Se este governo não fosse uma emanação da soberania da nação, a consequência de um resultado eleitoral livre e justo, poderia ser confundido como uma ditadura do executivo a tocar uma associação duvidosa. E a certeza está no dano causado aos portugueses. A certeza está no tempo perdido. A certeza está no país adiado. A certeza está na afirmação de que são “eleitos para executar o programa do PS”, quando se verifica que afinal não há programa nenhum. O programa político é o poder suportado pela impunidade de uma maioria absoluta quadrada, humilde, obediente. Cada sorriso de um membro do governo é um insulto aos portugueses.

Depois há ideia estabelecida de que o primeiro-ministro é o maior político da sua geração. Nesta afirmação está a confundir-se o tempo passado nos gabinetes ministeriais com a qualidade da performance política. A habilidade, a destreza, a retórica, representam muitos anos de vida passados no mundo vertiginoso do aparelho político. No aparelho político não existe a realidade dos portugueses, mas a realidade dos lugares na hierarquia das listas, os lugares nos gabinetes ministeriais, os lugares enfim que permitem um lugar ao sol. O talento do primeiro-ministro é o grau superlativo do aparelhismo sectário.

Nesta lógica do aparelho, a política está dividida entre “nós” e os “outros”. “Nós”, os donos da democracia, e os outros, os “populistas” de todos os “extremos” que apenas querem a destruição da ética e dos valores da república.
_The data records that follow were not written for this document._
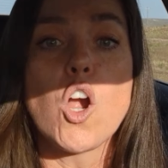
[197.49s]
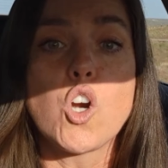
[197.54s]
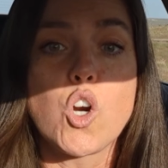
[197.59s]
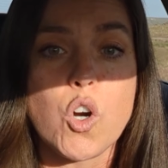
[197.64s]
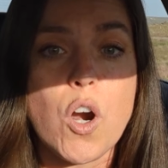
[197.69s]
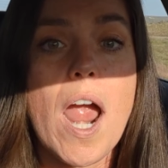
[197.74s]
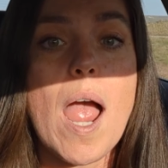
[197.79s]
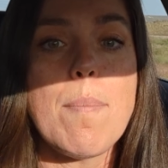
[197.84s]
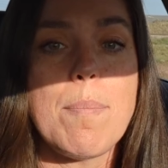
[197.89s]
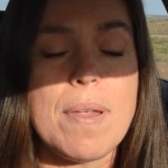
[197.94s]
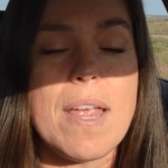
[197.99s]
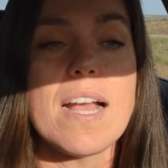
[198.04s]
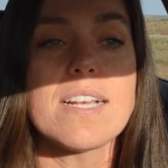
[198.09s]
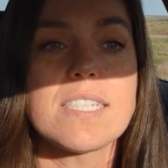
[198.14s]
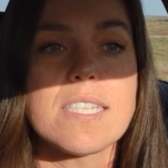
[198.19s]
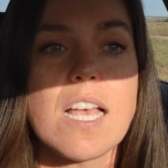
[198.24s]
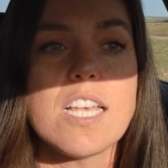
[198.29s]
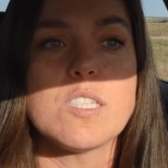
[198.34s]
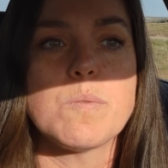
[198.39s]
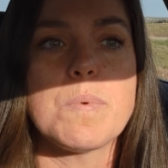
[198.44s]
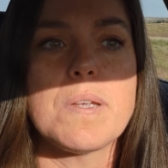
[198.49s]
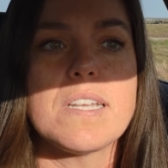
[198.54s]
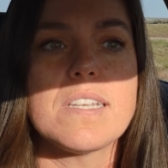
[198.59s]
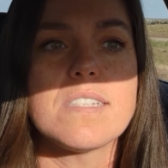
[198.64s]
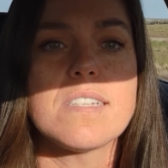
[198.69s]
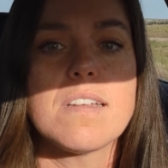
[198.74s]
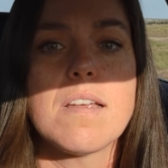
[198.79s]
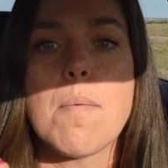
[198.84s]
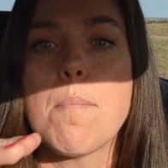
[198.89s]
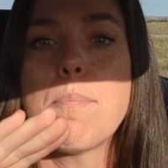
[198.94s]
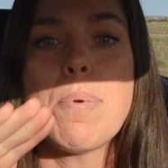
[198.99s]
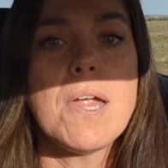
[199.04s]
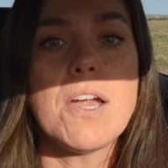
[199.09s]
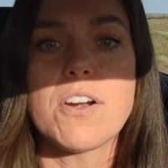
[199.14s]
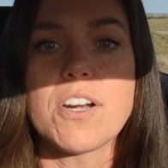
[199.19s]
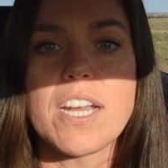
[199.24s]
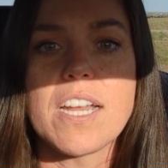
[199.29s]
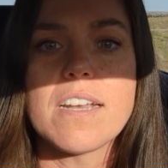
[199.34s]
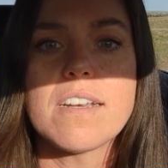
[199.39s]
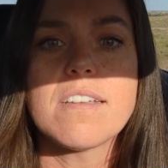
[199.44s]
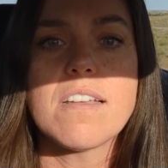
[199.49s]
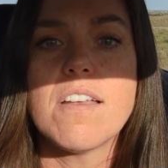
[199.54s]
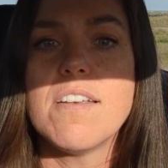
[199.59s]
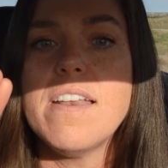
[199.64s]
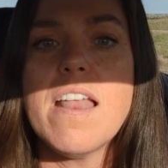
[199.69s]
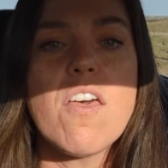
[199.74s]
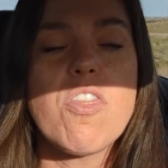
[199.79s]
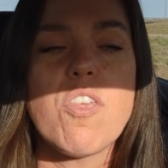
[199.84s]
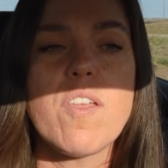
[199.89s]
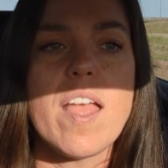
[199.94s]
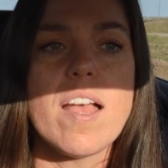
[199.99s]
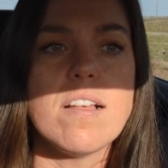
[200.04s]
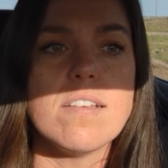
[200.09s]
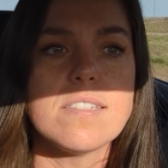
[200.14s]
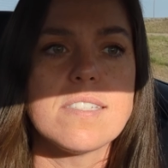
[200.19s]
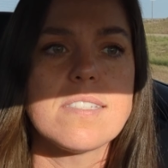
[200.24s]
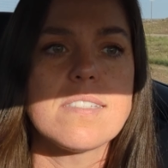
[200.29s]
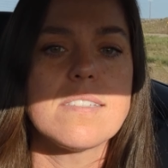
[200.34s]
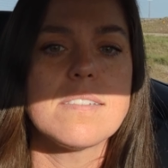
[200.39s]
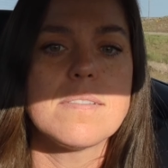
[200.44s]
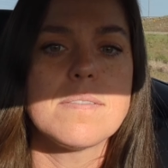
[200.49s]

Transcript: crappy ex-husband. Period. Nothing else.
Ninguém é dono de ninguém, mas o PS comporta-se como se fosse a consciência viva do regime, o guardião do poder, o dono da nação.

Convém salientar que no Portugal democrático os partidos de poder são os únicos mecanismos de promoção social que existem. Nos círculos fechados onde não entra a luz, a política hoje é o último refúgio dos incapazes, a primeira opção para os ambiciosos, a única via rápida para sair do subúrbio do anonimato de um administrativo das 9 às 5. Não há economia, não há empregos bem remunerados, não há criação de riqueza que permita a formação de uma classe média independente, próspera e autónoma. A classe média é uma invenção do estado e está garantida por uma lógica clientelar e pouco democrática. A carreira aberta aos talentos é uma ilusão democrática. O actual governo é o exemplo acabado do recrutamento político feito nos corredores partidários com os critérios do aparelho. Esta política democrática dá mau nome à democracia.

E o primeiro-ministro também não colabora com uma linguagem fascizante que convoca o “ovo da serpente”, mais o “vírus” do populismo, e recomenda que a oposição se “vacine” contra a doença política. Esta ideia da “contaminação” é a metáfora política que legitima a censura dos adversários políticos em nome de uma pureza exclusiva e democrática. Só que esta metáfora da “doença” política é a antecâmara de todos os fascismos. Não se defende a democracia com retórica e práticas fascistas.

Quando se analisa a Europa contemporânea, observa-se a degradação dos standards democráticos, o crescimento de uma nova barbárie, a utilização sistemática da crueldade política para humilhação dos adversários. Serão estes tempos felizes? Serão as elites democráticas demasiado complacentes? A verdade é que o mundo se torna a cada dia mais negro. A guerra está de volta ao continente europeu, a ordem liberal parece estar em transição entre a realidade e a quimera.

O que predomina no nosso tempo são as brutais realidades do retorno da geopolítica. Como cinicamente escreve Maquiavel, se a essência da política é o facto e o desejo de não ser dominado, a guerra na Ucrânia vem provar que a ordem liberal é frágil como um poema num estádio ou um cravo no cano de uma espingarda.

O governo deve pensar o país no concerto das nações. Qual o papel do estado? Qual o limite dos mercados? Como reduzir a escassez? O governo deve pensar o que deve ser o país e o propósito da governação em tempos de incerteza. Mas não. Entre a democracia e o caos, o governo está envolvido numa conspiração para parar o tempo. Mas o tempo não pára. O mundo não espera por Portugal.